Special cadre for health services mooted

23 Oct

NEW DELHI: India must put in place a new army of health workers – the Public Health Service Cadre – to fight the public health threats.

The Planning Commission’s high-level expert group (HLEG) on universal health coverage (UHC) says, a national and state-level Public Health Service Cadre and a specialized state-level Health Systems Management Cadre needs to be put in place. This will help provide greater attention to public health and also strengthen the UHC system’s management.

A new cadre, comprising public health professionals with multi-disciplinary education, would improve the functioning of the system by enhancing the efficacy, efficiency and effectiveness of healthcare delivery.

“We recommend the creation of an All India Public Health Service Cadre that should be responsible for all public health functions starting at the block level and going up to the state and national level. This cadre should be supported by a state level public health cadre. This would be akin to the civil services, which provide for both all India and state-level officers,” the HLEG’s final report, submitted to the government on Saturday, said.

The state-level cadre will provide the operational framework of public health services, the All-India cadre will not only health strengthen state services with a high level of professional expertise, but also provide strong connectivity between state and Central planning.

The HLEG has recommended the creation of a new Health Systems Management Cadre.
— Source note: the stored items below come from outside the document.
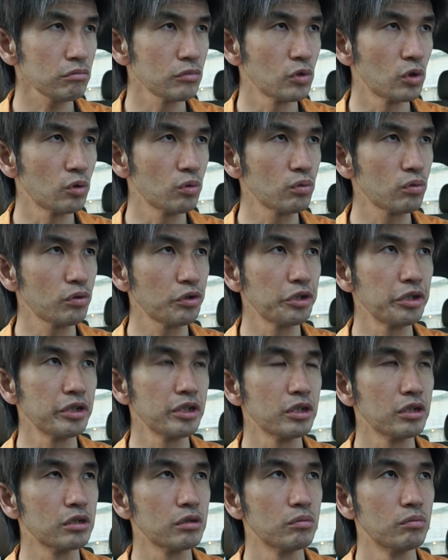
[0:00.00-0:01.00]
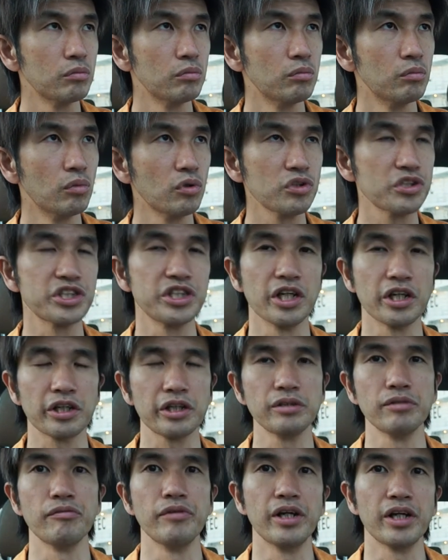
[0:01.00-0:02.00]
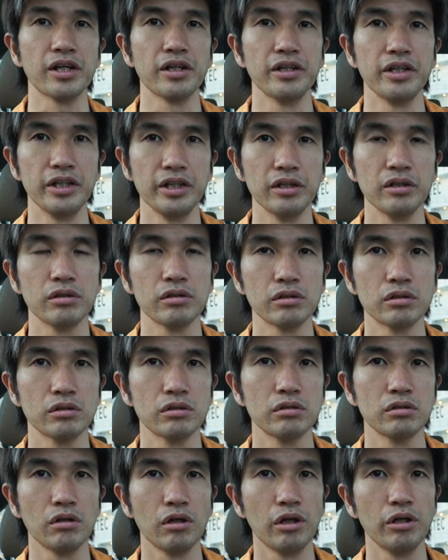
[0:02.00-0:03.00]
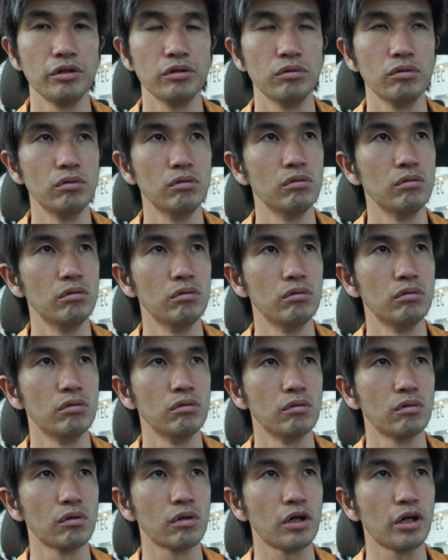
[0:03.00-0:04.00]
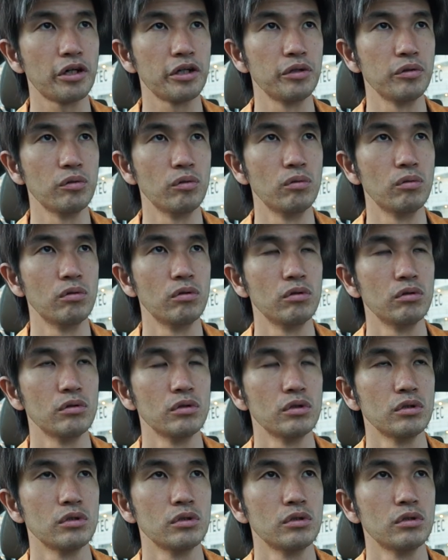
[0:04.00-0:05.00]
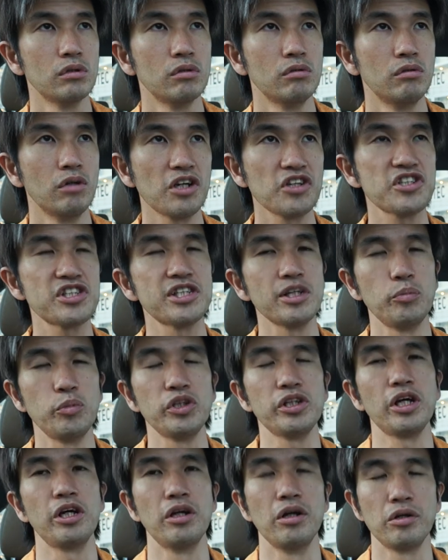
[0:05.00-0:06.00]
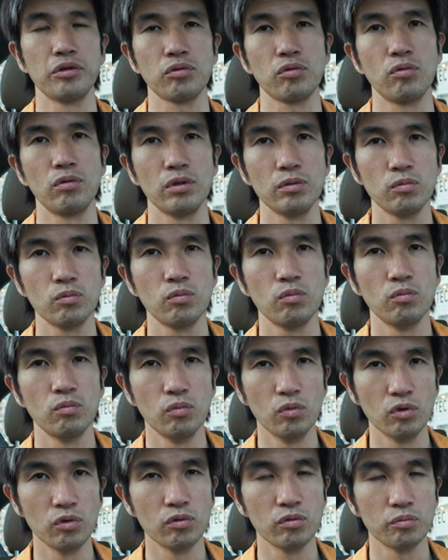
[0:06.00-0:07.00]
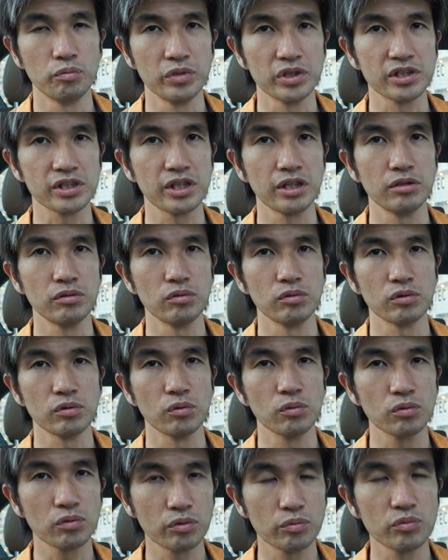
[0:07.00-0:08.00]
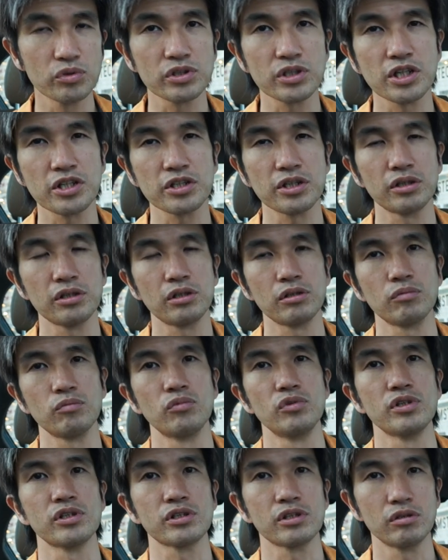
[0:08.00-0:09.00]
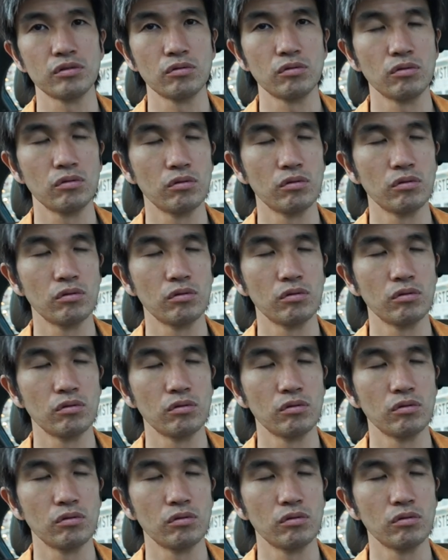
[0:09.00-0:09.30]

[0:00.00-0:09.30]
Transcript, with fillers: 本当に文字だけの中であの彼のらしさみたいなところも見つけるのが本当に難しかったと思うんですけどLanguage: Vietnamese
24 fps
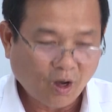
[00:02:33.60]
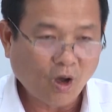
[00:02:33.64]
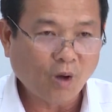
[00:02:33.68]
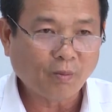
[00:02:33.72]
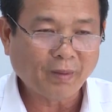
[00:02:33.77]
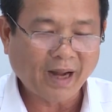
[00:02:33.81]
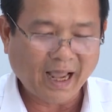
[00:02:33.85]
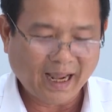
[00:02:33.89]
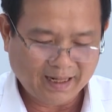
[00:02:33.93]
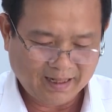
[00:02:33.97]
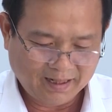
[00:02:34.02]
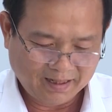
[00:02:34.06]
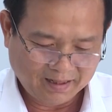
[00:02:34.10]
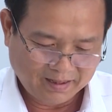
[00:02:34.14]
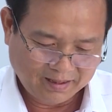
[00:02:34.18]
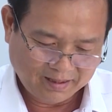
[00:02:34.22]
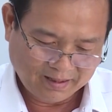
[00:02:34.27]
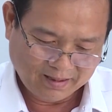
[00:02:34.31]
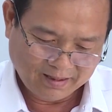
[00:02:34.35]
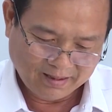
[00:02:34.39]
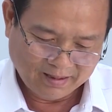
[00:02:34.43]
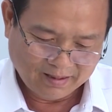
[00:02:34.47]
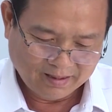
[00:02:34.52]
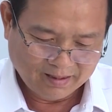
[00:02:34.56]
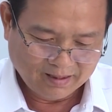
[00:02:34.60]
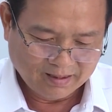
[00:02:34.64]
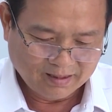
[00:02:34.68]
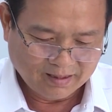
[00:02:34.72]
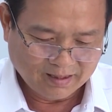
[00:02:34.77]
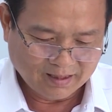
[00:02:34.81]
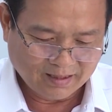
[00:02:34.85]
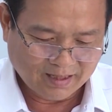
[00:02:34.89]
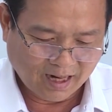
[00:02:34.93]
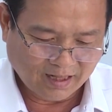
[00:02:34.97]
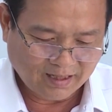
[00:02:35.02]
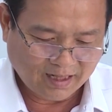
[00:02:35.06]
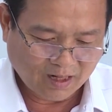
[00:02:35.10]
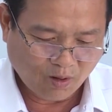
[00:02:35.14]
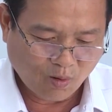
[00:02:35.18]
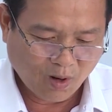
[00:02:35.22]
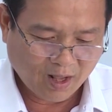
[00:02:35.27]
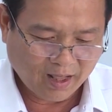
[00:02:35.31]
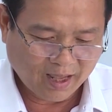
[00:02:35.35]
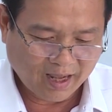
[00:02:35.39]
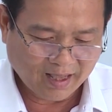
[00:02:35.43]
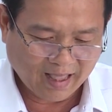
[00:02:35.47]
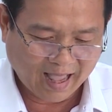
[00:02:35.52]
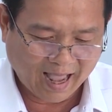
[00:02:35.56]
Hôm nay, Sở Văn
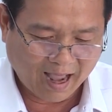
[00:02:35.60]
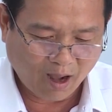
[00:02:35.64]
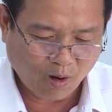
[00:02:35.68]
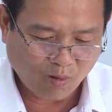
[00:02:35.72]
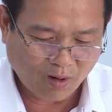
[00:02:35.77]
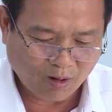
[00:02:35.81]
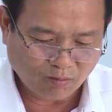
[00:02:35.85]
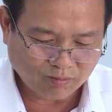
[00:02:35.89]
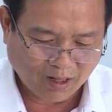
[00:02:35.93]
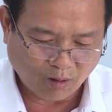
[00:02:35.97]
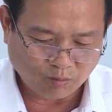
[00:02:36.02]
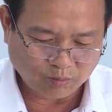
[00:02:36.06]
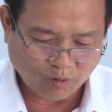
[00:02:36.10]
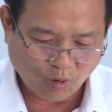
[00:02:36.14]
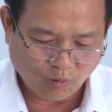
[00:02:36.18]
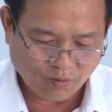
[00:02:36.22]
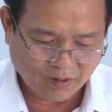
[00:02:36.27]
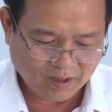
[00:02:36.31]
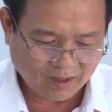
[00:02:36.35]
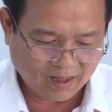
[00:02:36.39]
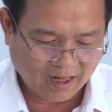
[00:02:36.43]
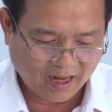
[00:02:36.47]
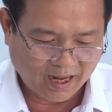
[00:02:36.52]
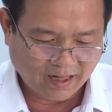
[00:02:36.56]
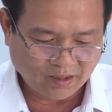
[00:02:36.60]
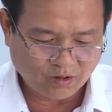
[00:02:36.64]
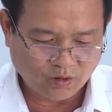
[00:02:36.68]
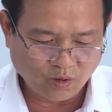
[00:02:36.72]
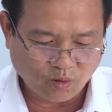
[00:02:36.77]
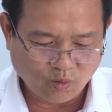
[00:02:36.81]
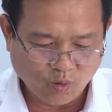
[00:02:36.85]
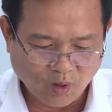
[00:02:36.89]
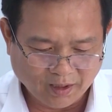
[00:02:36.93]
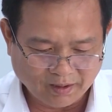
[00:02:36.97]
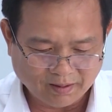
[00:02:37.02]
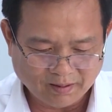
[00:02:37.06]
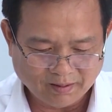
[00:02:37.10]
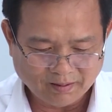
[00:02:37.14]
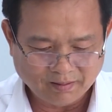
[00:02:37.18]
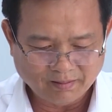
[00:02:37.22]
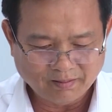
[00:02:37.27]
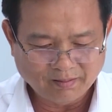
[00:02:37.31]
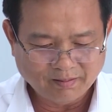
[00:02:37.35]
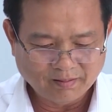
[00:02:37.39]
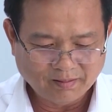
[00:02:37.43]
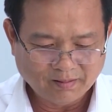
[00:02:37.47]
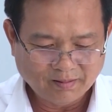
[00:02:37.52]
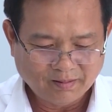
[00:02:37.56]
hóa Thể thao long trọng tổ chức lễ xuất
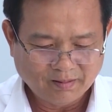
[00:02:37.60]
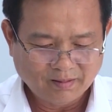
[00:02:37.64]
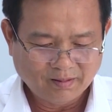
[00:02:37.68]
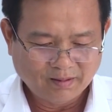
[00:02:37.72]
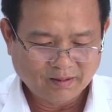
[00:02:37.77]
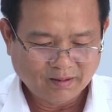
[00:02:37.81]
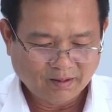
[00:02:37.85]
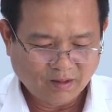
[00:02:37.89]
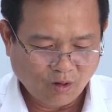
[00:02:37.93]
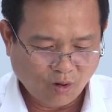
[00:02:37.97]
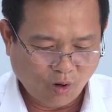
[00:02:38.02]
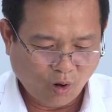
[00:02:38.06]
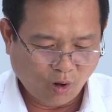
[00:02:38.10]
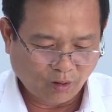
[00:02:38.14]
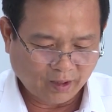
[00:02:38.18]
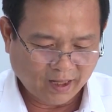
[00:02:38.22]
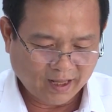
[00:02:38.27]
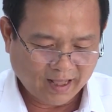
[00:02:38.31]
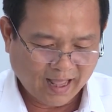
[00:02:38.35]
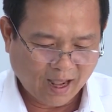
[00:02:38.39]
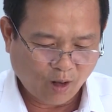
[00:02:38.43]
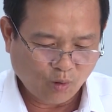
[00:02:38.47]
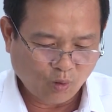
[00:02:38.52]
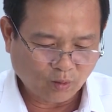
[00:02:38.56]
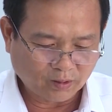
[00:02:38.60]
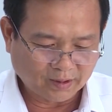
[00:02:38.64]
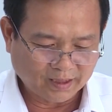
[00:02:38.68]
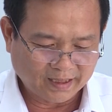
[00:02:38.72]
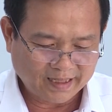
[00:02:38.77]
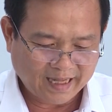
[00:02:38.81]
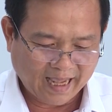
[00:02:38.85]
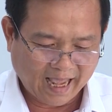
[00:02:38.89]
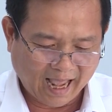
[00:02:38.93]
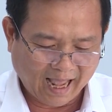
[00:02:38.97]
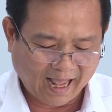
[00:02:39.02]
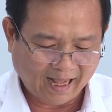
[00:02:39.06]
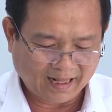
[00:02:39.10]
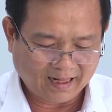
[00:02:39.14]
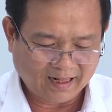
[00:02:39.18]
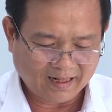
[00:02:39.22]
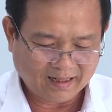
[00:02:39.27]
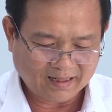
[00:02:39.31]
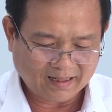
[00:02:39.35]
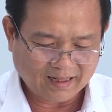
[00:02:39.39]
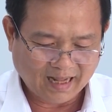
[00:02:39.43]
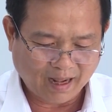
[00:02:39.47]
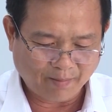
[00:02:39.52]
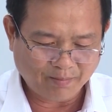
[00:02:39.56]
quân cho đoàn thể thao của tỉnh nhà
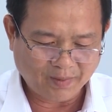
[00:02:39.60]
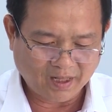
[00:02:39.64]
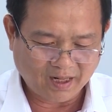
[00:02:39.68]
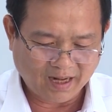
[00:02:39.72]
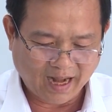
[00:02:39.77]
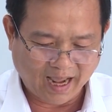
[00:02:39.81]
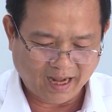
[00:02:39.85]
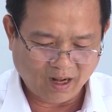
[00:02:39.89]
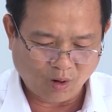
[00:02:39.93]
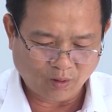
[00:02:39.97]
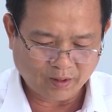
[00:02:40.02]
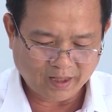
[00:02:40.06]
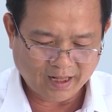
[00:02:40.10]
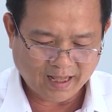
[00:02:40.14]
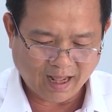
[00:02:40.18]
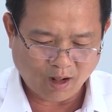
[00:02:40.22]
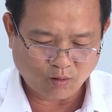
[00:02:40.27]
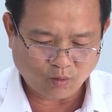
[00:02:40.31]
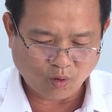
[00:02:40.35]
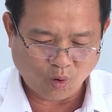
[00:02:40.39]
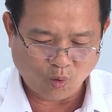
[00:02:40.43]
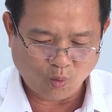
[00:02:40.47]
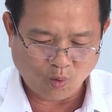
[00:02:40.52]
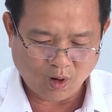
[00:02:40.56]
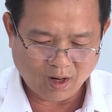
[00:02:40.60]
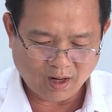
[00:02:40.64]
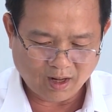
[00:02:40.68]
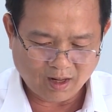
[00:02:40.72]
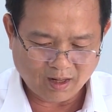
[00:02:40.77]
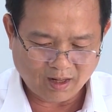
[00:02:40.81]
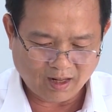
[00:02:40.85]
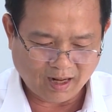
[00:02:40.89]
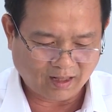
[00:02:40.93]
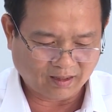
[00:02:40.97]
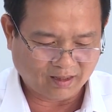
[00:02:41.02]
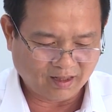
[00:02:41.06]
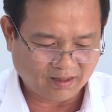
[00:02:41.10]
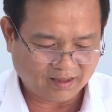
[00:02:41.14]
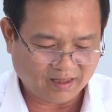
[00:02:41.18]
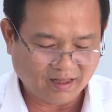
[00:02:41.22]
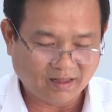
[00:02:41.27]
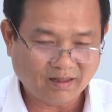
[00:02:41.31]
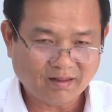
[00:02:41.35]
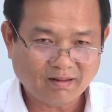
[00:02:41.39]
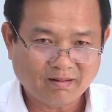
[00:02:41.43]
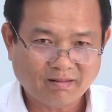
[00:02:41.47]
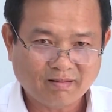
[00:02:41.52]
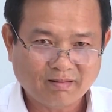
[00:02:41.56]
tham dự Đại hội Thể thao Toàn quốc lần thứ
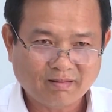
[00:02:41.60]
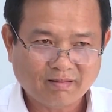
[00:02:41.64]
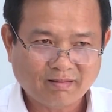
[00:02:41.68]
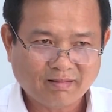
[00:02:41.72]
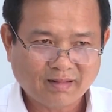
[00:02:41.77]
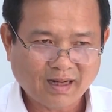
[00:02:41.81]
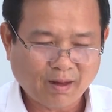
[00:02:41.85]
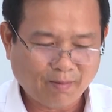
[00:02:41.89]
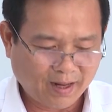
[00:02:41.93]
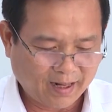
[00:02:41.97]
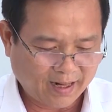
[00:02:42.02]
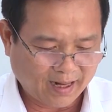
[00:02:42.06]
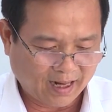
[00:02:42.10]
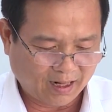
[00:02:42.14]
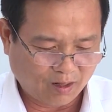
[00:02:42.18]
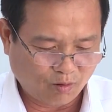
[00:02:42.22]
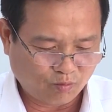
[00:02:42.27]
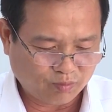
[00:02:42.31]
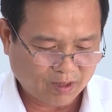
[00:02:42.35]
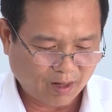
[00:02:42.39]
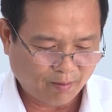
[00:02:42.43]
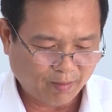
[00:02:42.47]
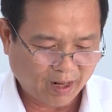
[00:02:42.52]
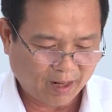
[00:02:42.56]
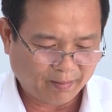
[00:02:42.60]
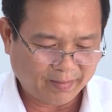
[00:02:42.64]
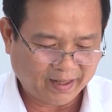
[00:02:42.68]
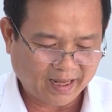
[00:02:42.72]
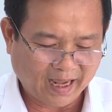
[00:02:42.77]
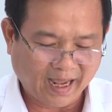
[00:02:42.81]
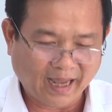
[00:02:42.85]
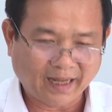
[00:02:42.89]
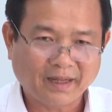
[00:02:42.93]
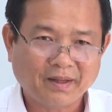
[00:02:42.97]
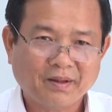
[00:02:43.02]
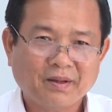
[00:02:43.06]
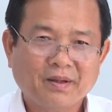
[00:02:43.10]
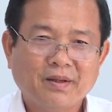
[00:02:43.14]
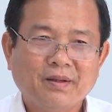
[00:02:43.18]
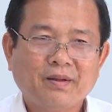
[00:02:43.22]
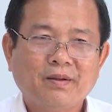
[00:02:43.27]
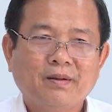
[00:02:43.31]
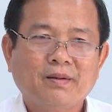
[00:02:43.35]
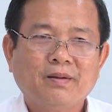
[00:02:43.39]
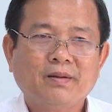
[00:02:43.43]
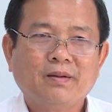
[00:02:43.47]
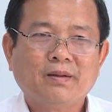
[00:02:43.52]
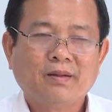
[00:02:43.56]
chín năm hai nghìn không trăm hai mươi hai.
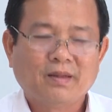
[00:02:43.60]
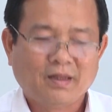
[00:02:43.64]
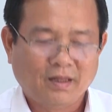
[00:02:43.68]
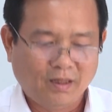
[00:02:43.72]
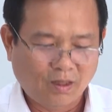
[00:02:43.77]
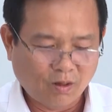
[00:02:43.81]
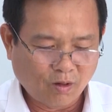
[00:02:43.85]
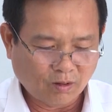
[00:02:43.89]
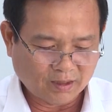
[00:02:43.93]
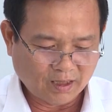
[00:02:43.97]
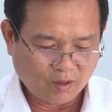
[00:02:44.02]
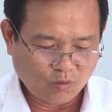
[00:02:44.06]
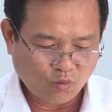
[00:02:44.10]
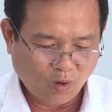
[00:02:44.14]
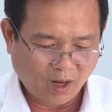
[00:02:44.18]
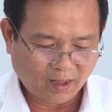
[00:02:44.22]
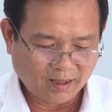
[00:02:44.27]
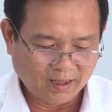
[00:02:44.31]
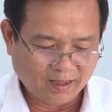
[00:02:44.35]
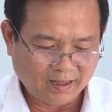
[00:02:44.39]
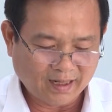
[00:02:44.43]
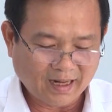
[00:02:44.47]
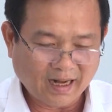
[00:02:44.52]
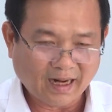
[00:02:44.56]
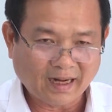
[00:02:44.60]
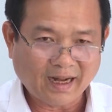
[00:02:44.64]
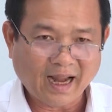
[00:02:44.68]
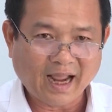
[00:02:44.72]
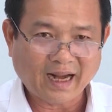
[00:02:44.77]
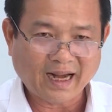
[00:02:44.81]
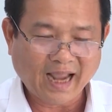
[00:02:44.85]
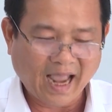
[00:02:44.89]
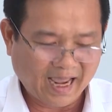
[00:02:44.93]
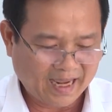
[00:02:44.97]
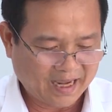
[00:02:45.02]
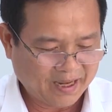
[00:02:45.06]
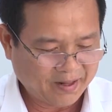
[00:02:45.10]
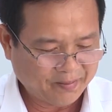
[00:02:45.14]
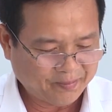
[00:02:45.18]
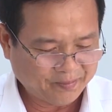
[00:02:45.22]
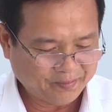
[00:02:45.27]
Do tỉnh Quảng Ninh là đăng cai.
Quality assessment and assurance for health facilities will be a key function for the cadre. The health system managers would take over many of the administrative responsibilities in areas such as IT, finance, human resources, planning and communication that are currently performed by medical personnel.

“We further recommend the appointment of appropriately trained hospital managers at sub-district, district hospitals and medical college hospitals so as to improve the managerial efficiency and also enable medical officers to concentrate on clinical activities. Appropriate training of these new cadres is likely to significantly enhance the management capacities at all levels and end the practice of untrained personnel being assigned to manage health institutions,” the report added.

India faces an acute shortage of allopathic doctors. HLEG’s estimates say the number of allopathic doctors registered with the Medical Council of India has increased since 1974 to 6.12 lakhs in 2011 – a ratio of 1 doctor for 1,953 people or a density of 0.5 doctors per 1,000 population.

It will take India at least 17 more years before it can reach the World Health Organization’s recommended norm of one doctor per 1,000 population.

The HLEG has predicted the availability of allopathic doctors to one doctor per 1000 population by 2028, which can be achieved by setting up of 187 medical colleges in 17 high focus states during the 12th and 13th Five Year plan.